Francesco Guicciardini (1483-1540) took an even more pessimistic view in “The History of Italy” (published posthumously in 1561). Bartlett says that Guicciardini was the greatest historian between Tacitus (56-120) and Edward Gibbon (1737-1794), although he was a difficult man to like. A cynical opportunist distrusted and disliked by most of his contemporaries, Guicciardini nevertheless succeeded in writing a “true history” of Florence in the best humanist tradition. He does not argue a particular position, but rather argues that man, because of his inherent faults, is helpless and impotent in the face of fortune or chance. He believed that change and challenge are the only constants in the world of politics and international relations. Bartlett says that with Machiavelli there is still hope for man, but with Guicciardini none.

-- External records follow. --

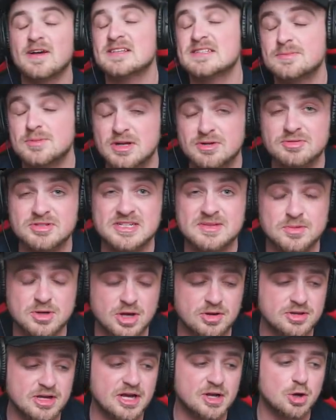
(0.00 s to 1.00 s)
first, I'm going to redeem the
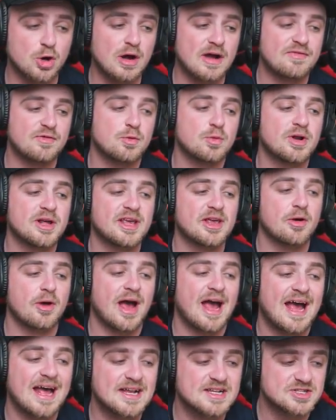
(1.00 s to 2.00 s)
code that I got. If you want to get your
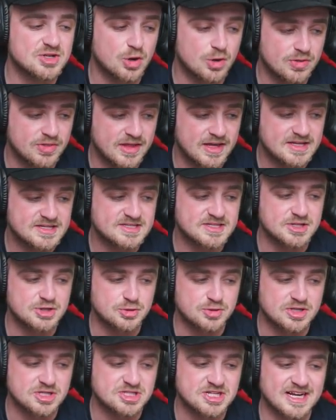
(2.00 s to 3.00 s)
hands on this,
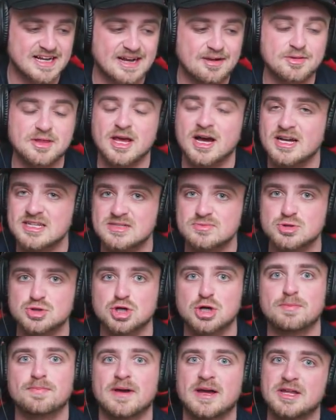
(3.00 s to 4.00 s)
you can check it out in the item
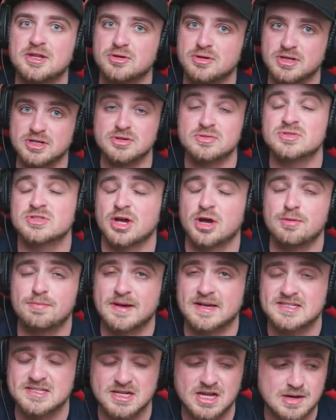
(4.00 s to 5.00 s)
shop and you can use code
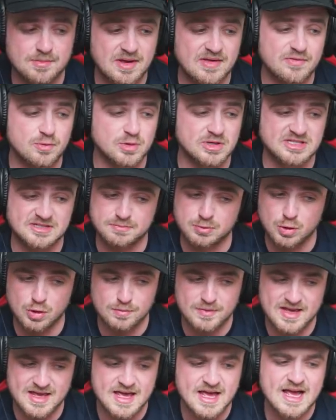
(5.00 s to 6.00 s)
Pixel Army if you want to
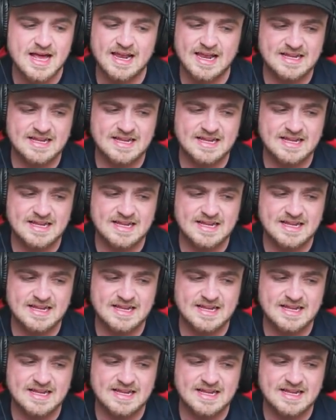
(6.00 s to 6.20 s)
support me.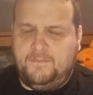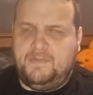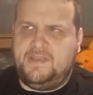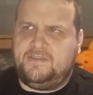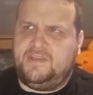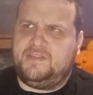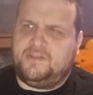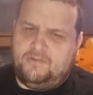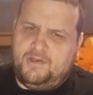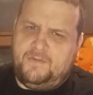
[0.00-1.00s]
Basically, he's a
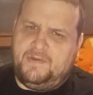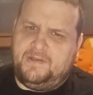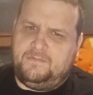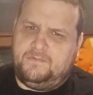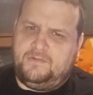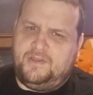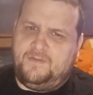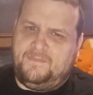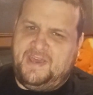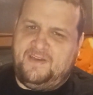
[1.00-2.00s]
toy with
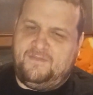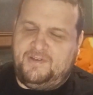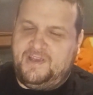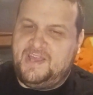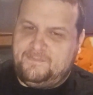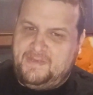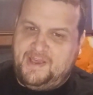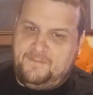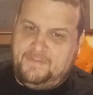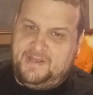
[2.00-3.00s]
no mouth. Well, it has a
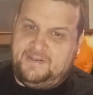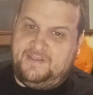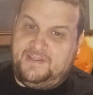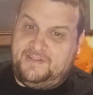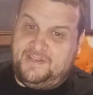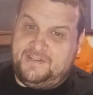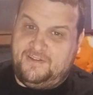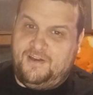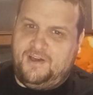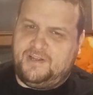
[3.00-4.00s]
mouth, but he doesn't
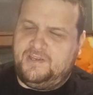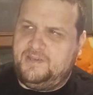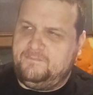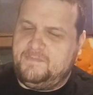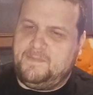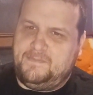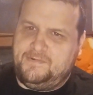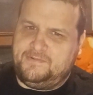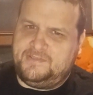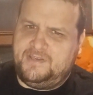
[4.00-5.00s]
talk. He
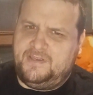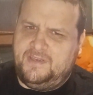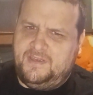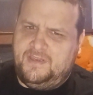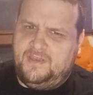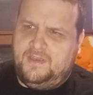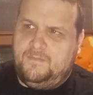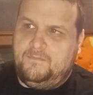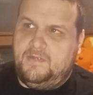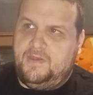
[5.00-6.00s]
mumbles.
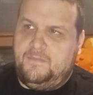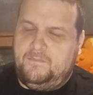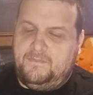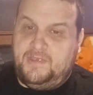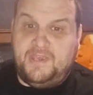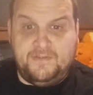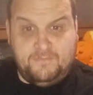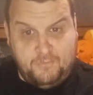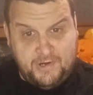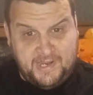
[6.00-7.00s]
He's
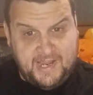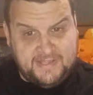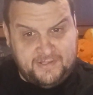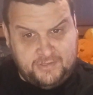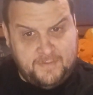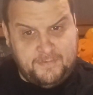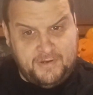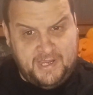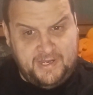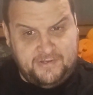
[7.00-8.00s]
working as a double
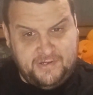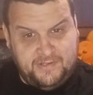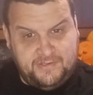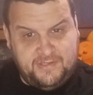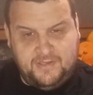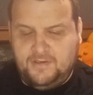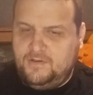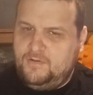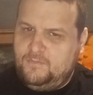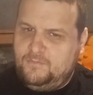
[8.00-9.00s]
agent,
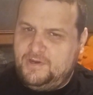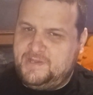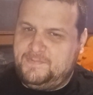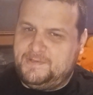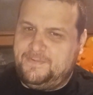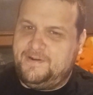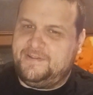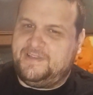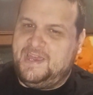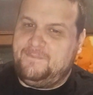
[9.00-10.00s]
working for the
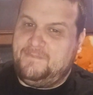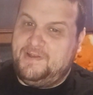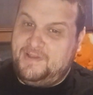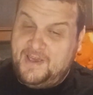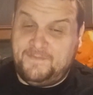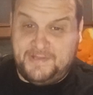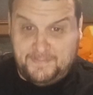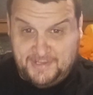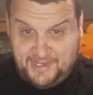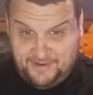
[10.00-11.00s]
prototype, but helping
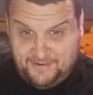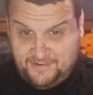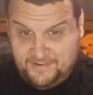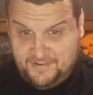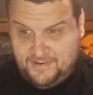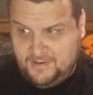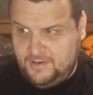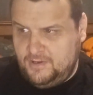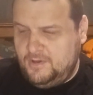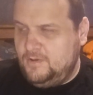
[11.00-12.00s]
the player.
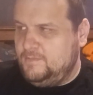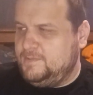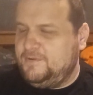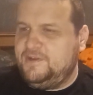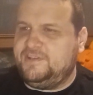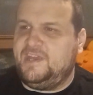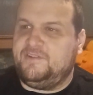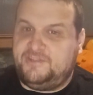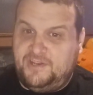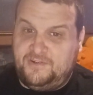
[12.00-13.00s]
When the
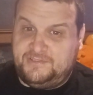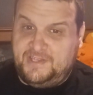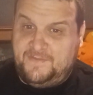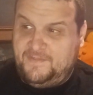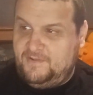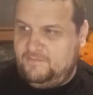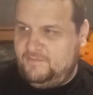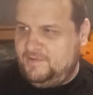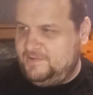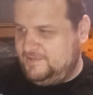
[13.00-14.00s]
prototype shows up,
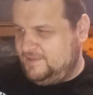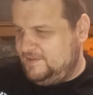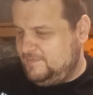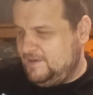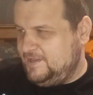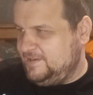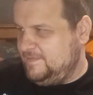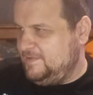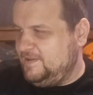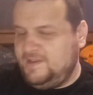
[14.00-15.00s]
player
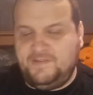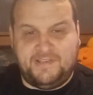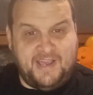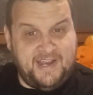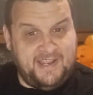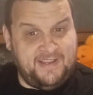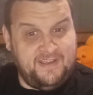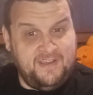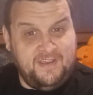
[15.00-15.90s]
he was hiding.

In conclusion, Bartlett’s critique of the Renaissance as the dawn of modernity challenges popular perceptions, framing the period as a bridge rather than a definitive turning point. In particular, he places heavy emphasis on the physical transformation of cities during the Renaissance, arguing that urban design, public spaces, and monumental architecture were as significant as literature and art in shaping the period’s cultural identity.